Maritime book collection now available at University of West Florida
Archaeologists, historians and the casually curious can all find gold in a rare and distinctive collection of maritime books recently donated to the University of West Florida’s library.
Whether the subject of interest is a legal document, a personal diary or notes about shipwreck remains, researchers are likely to find something in the hundreds of volumes gathered during three decades by Savannah, Georgia-based U.S. Army Corps of Engineers archaeologist Judy Linn Wood.
“The breadth of the collection is its strength,” said Amy Mitchell-Cook, chair of the UWF Department of History. “It’s not just compendiums of shipwrecks and maritime artifacts, and it’s not just Georgia-based. It’s much broader, and some books tie into culture, ceramics, stoneware – even gender issues.”

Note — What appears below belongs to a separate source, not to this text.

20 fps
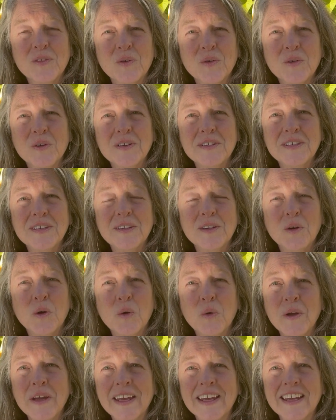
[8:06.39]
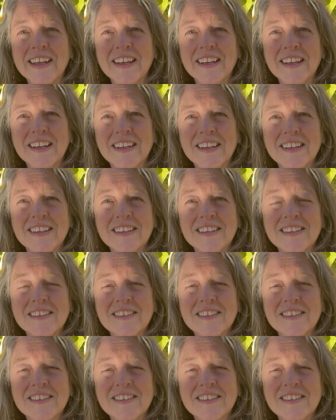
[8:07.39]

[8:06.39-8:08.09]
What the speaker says: or did it quicken?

The range of subjects is evident by a quick inventory of the numerous titles, including “Vikings and America,” “America and the Sea: A Maritime History,” “She Captains,” “Ghost Fleet: The Sunken Ships Of Bikini Atoll,” “Merchant Steam Vessels of the U.S. 1790-1868,” “A Sketch of the History of Key West,” “Uniform Buttons of the U.S. 1776- 1865,” and “Shipbuilding in Colonial America.”

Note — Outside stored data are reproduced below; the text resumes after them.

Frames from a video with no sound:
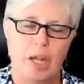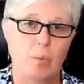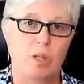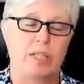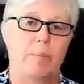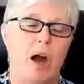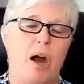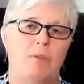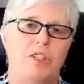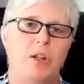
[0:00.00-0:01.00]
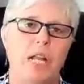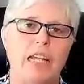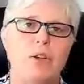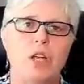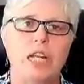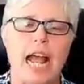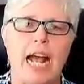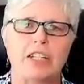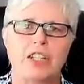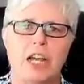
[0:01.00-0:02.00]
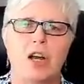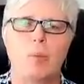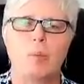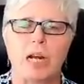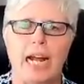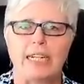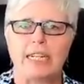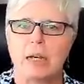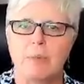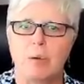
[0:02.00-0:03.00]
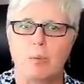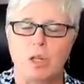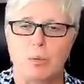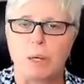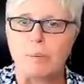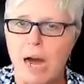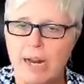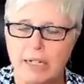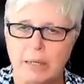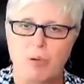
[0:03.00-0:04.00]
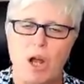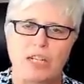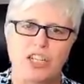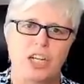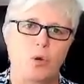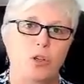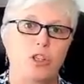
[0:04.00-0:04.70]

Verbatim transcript: it was the bomb. So, like, you could ask a helper guide to come in with a remodeling project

Wood, who retired in 2011 and died last year, was recognized by the Historic Preservation Division of the Georgia Department of Natural Resources for “decades of tireless promotion of maritime heritage, submerged cultural resource identification, investigation and preservation.”
Colleagues praised Wood for her depth of knowledge of Southern maritime history and underwater archaeology. Her impressive personal library will significantly add to maritime research at UWF, said Mitchell-Cook.